Press release: to be released: September 8, 2015
Brussels, September 3, 2015
EFPA, the European Federation of Psychologists’ Associations, joins the efforts in ‘Reaching out and saving lives’ on the occasion of World Suicide Prevention Day on September 10, 2015
10th September is World Suicide Prevention Day. The theme of the 2015 World Suicide Prevention Day (WSPD) ‘Preventing Suicide: Reaching Out and Saving Lives’ encourages all psychology associations in Europe to consider the role that offering support may play in combating suicide. EFPA supports the initiative of the International Association for Suicide Prevention (IASP) and the World Health Organization (WHO) and agrees that the existing efforts need to be promoted and extended.
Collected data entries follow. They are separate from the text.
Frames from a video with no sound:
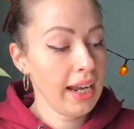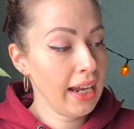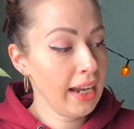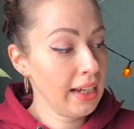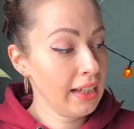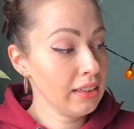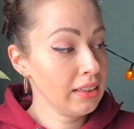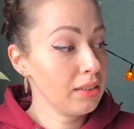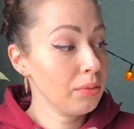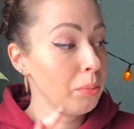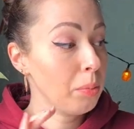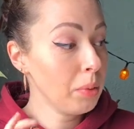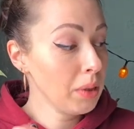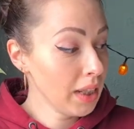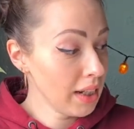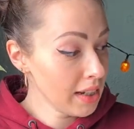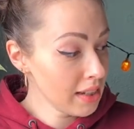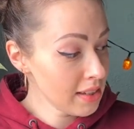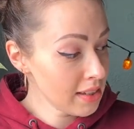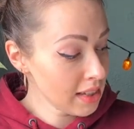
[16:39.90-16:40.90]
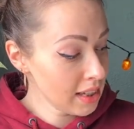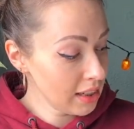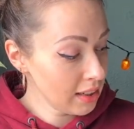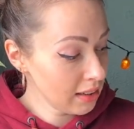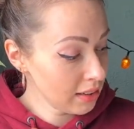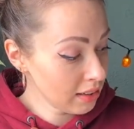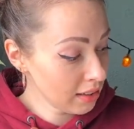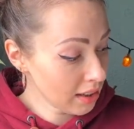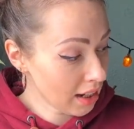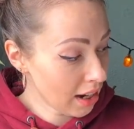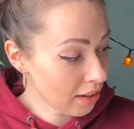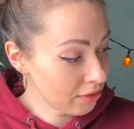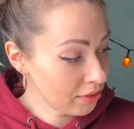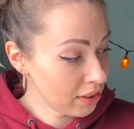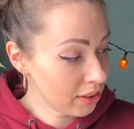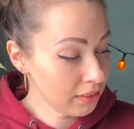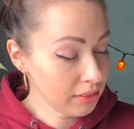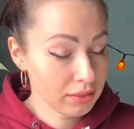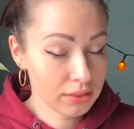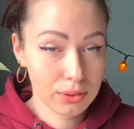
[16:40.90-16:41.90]
and plus
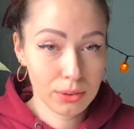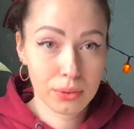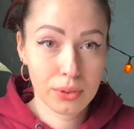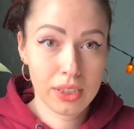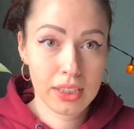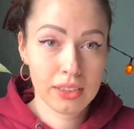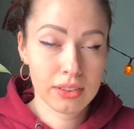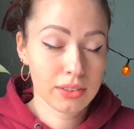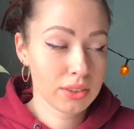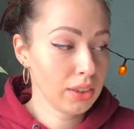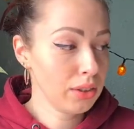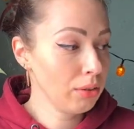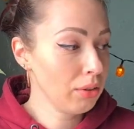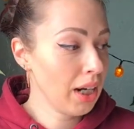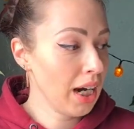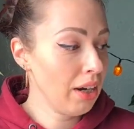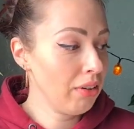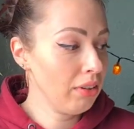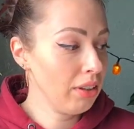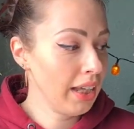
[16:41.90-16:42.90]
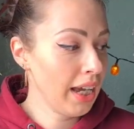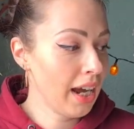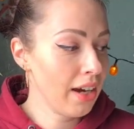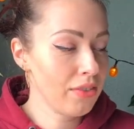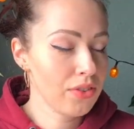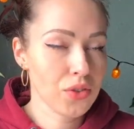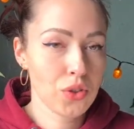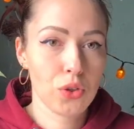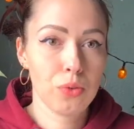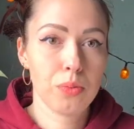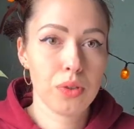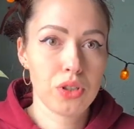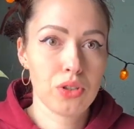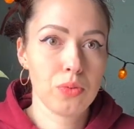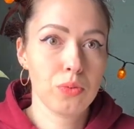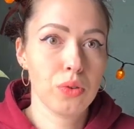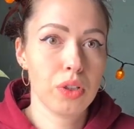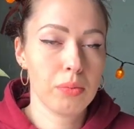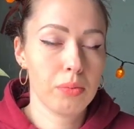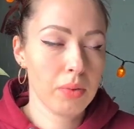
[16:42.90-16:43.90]
after doing so I will have so
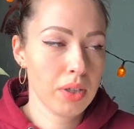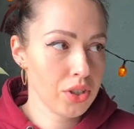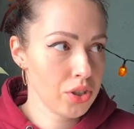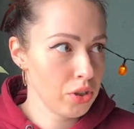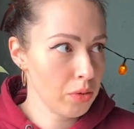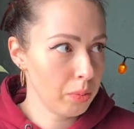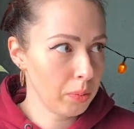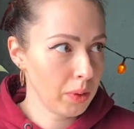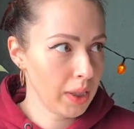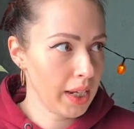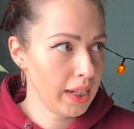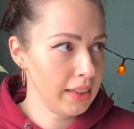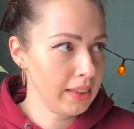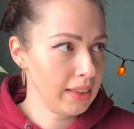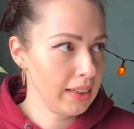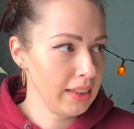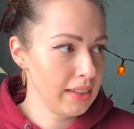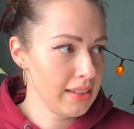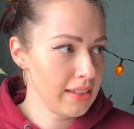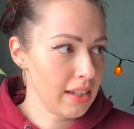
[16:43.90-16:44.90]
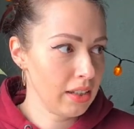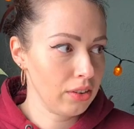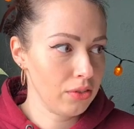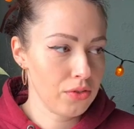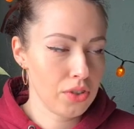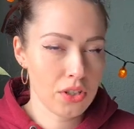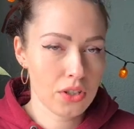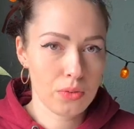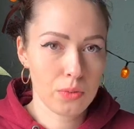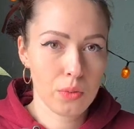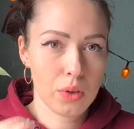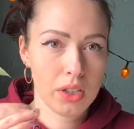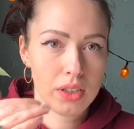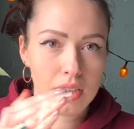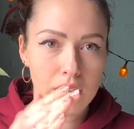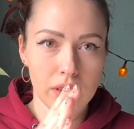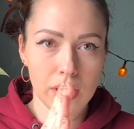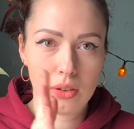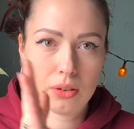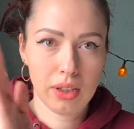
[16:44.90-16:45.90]
much more bushy plant instead of just
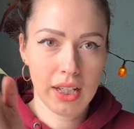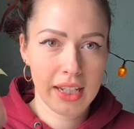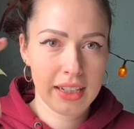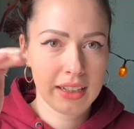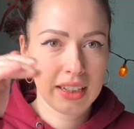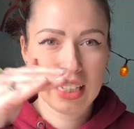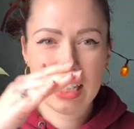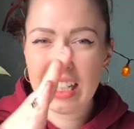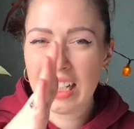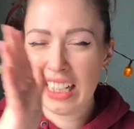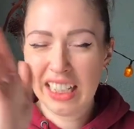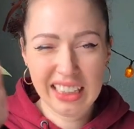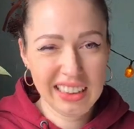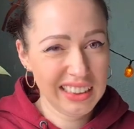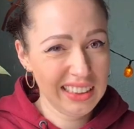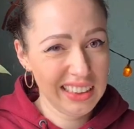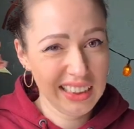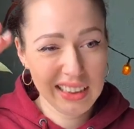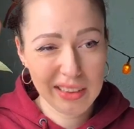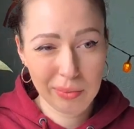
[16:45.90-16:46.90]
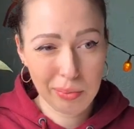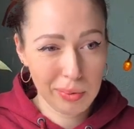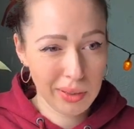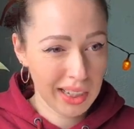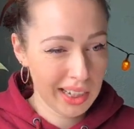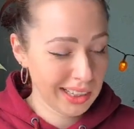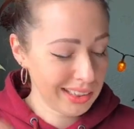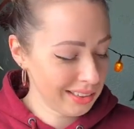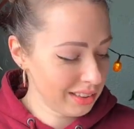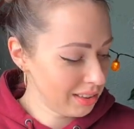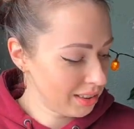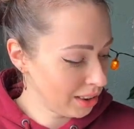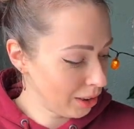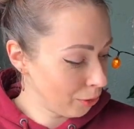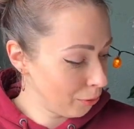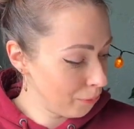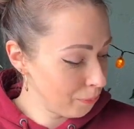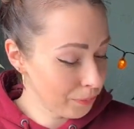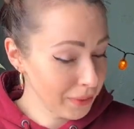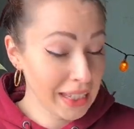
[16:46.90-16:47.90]
one, you know, like lean plant.
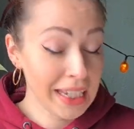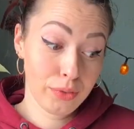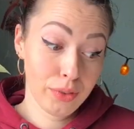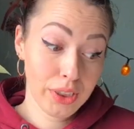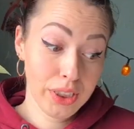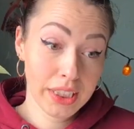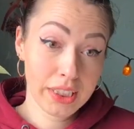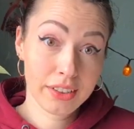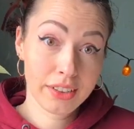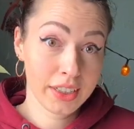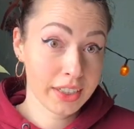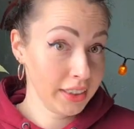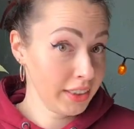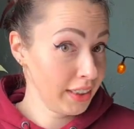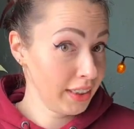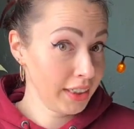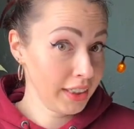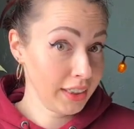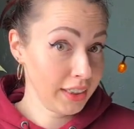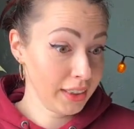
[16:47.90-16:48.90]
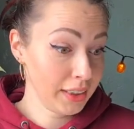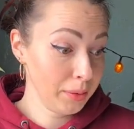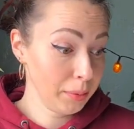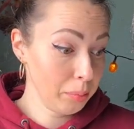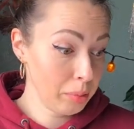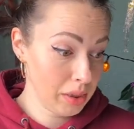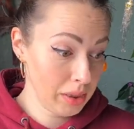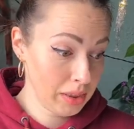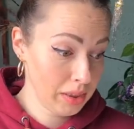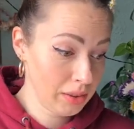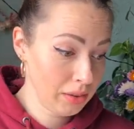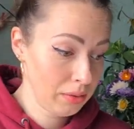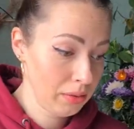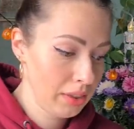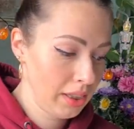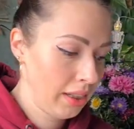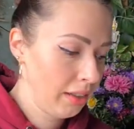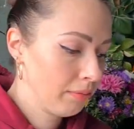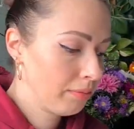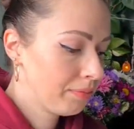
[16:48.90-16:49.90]
So we are cutting it in pieces
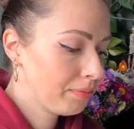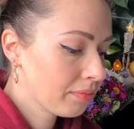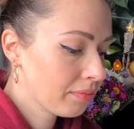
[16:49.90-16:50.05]
today.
One death every 40 seconds
Every year, over 800,000 people die from suicide; this roughly corresponds to one death every 40 seconds. The number of lives lost each year due to suicide exceeds the number of deaths due to homicide and war combined. There were approximately 60,000 suicide deaths in EU member states in 2010, but there are also great differences between the countries: suicide rates are lower in southern European countries and highest in the Baltic States and Central Europe. Older people are one of the most vulnerable groups in this regard. Moreover each and every suicide entails a high price in terms of suffering and pain of those who think of ending their lives and their relatives and close friends.
Nevertheless, suicide is preventable and positive trends were seen over the last decades. The theme of the 2015 World Suicide Prevention Day (WSPD) Preventing Suicide: Reaching Out and Saving Lives encourages us all to consider the role that offering support may play in combating suicide.
‘Psychological approaches need resources to be able to help’
According to EFPA psychological approaches play an important role in reaching out to prevent suicide as this concerns communication and relationships – both essentially psychological. Scientific knowledge suggests ways in which we might most effectively tackle the problem by empowering parents and families, developing high quality kindergartens and schools, building safe and inclusive neighborhoods, and giving easy access to psychological help when needed (including early identification and intervention). Through these approaches, psychologists aim to promote positive social relationships that will help prevent psychological distress of all kinds, including those that lead to suicide. A good childhood lasts a lifetime.
Psychologists as a professional group are often the ones developing and implementing public-health interventions, such as preparing national suicide prevention plans, educating the media about their role in suicide prevention; are engaged in recognizing people in need, such as in screening and assessment in different situations; carrying out research; providing psychological interventions to help people in distress or prevent higher risks and supporting others in developing their psychological skills in this area. That is why, according to EFPA, psychologists have an important leadership role with both local and national governments and they need to be sufficiently resourced to carry out their work.
Dr Tony Wainwright, EFPA Board Prevention and Intervention stated: ‘Last year the WHO launched the first Global report on suicide. We hope that the cost-effectiveness and usefulness of psychological interventions are recognised even more widely to reach those people most at risk.’